Fakta ini menjadi sorotan tajam, mengingat investasi kolosal yang ditanamkan oleh pemerintah daerah. Sirkuit balap motor yang berlokasi di Kelurahan Songka, Palopo, dibangun dengan anggaran fantastis mencapai Rp49 miliar.
Namun, kemegahan infrastruktur ini seakan tak sejalan dengan prestasi dan keikutsertaan atlet lokal di kancah regional.

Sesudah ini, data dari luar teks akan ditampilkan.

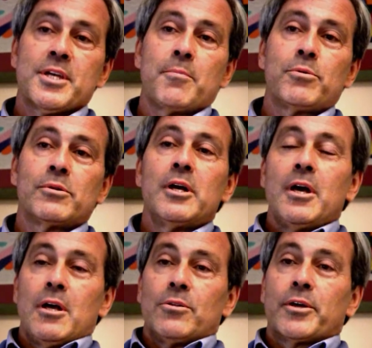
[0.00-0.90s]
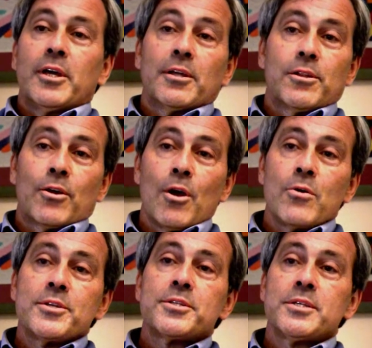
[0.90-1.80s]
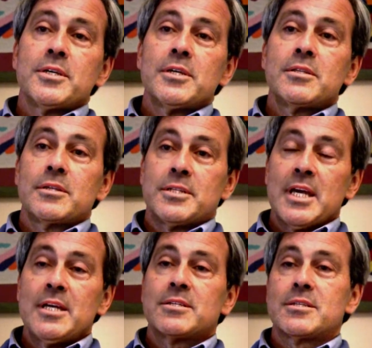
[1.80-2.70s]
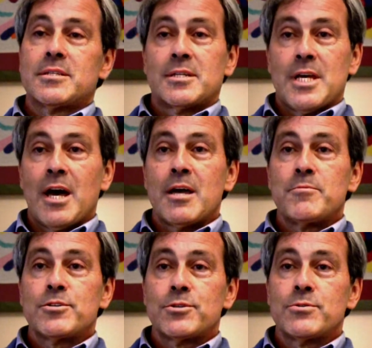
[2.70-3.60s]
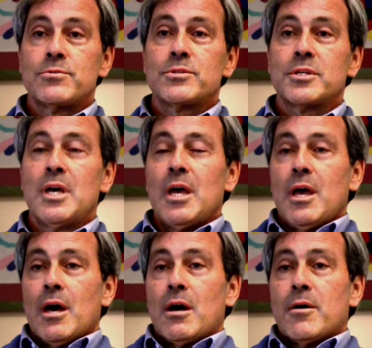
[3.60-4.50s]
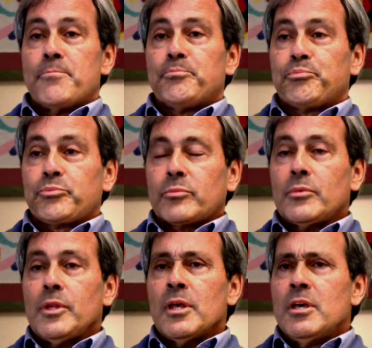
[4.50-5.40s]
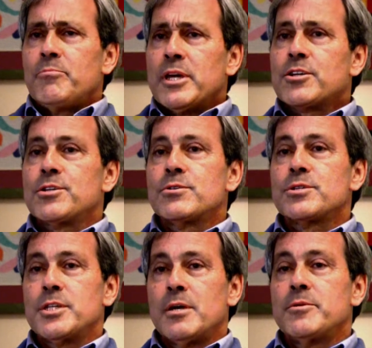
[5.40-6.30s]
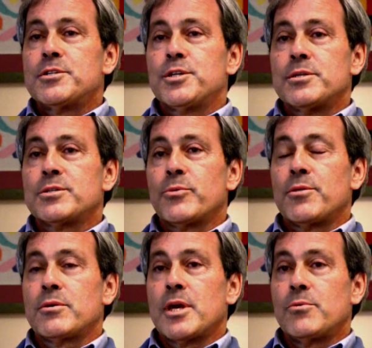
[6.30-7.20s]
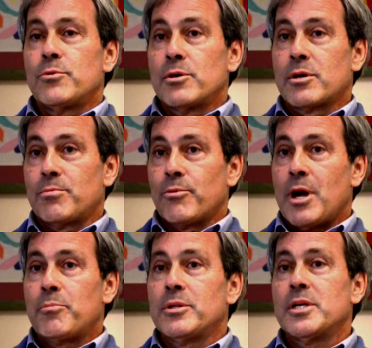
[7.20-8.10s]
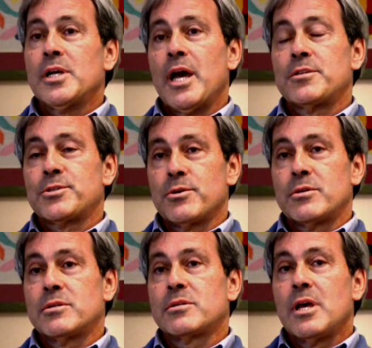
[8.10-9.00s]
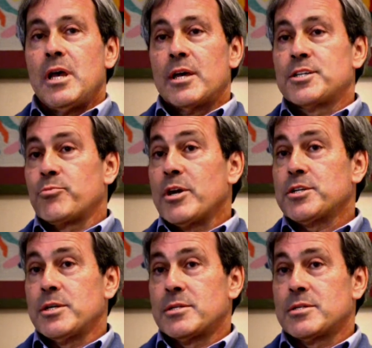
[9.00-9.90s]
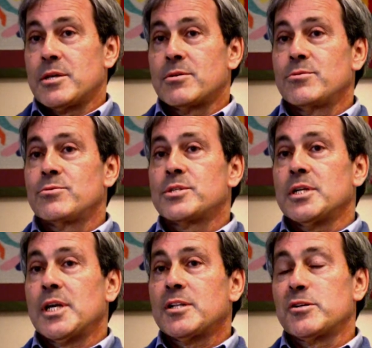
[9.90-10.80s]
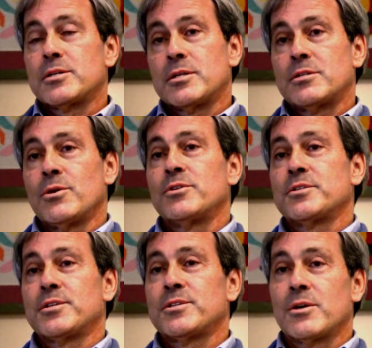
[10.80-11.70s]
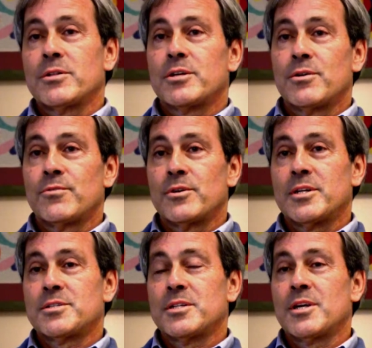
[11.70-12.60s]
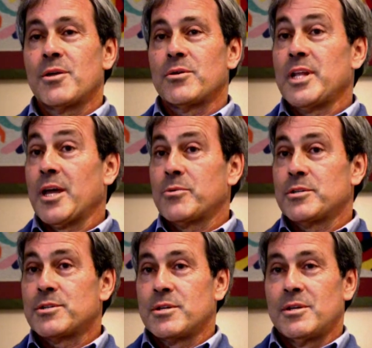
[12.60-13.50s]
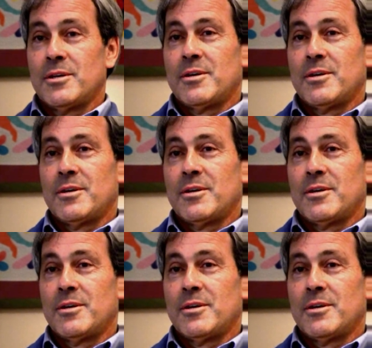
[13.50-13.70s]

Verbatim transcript: example, looking at the currency, the dates, the time issues, um, pictures, images, whether they work properly, and certain expressions that are used in English that don't necessarily convert into the other language.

Sentilan Pedas dari Mantan Manajer Tim,
Kegagalan tim Road Race Palopo untuk melangkah ke Pra Porprov Sulsel 2025 memicu reaksi keras di kalangan komunitas otomotif setempat.
A. Taufiq Hidayat, mantan Manajer Road Race Palopo pada gelaran Porda Sulsel sebelumnya, melontarkan kritik pedas yang ditujukan langsung kepada pucuk pimpinan organisasi.
Melalui akun Facebook pribadinya pada September 2025, Taufiq secara terbuka “menyentil” Ketua IMI Palopo.
”Mana ini ketua IMI Palopo yg sudah direkomendasikan ketua IMI Sulsel..RMS..KENAPA KITA BARUSAN TERJADI INI TEAM BALAP MOTOR PALOPO TDK IKUT DALAM PRA PORDA. Malu kita mereka yg bikin sircuit kok gak ada penbalap..nya bikin malu malu betul kita..otomotif palopo,” tulis Taufiq, mengungkapkan kekecewaan mendalam atas situasi yang dinilainya memalukan ini.
Pernyataannya merangkum kekecewaan publik: memiliki sirkuit berstandar tinggi, tetapi tim balap motor daerah sendiri justru absen dari kualifikasi menuju Pekan Olahraga Provinsi (Porprov). Situasi ini menjadi cermin adanya masalah serius di tingkat pembinaan dan manajemen organisasi olahraga otomotif Palopo, memunculkan pertanyaan besar, Kok Bisa… kota dengan fasilitas semewah itu justru tidak memiliki perwakilan di Pra Porprov?
Ironi ini menempatkan Palopo dalam sorotan, di mana infrastruktur miliaran rupiah berdiri gagah, kontras dengan ketiadaan atlet yang berlaga membawa nama daerah di kompetisi olahraga.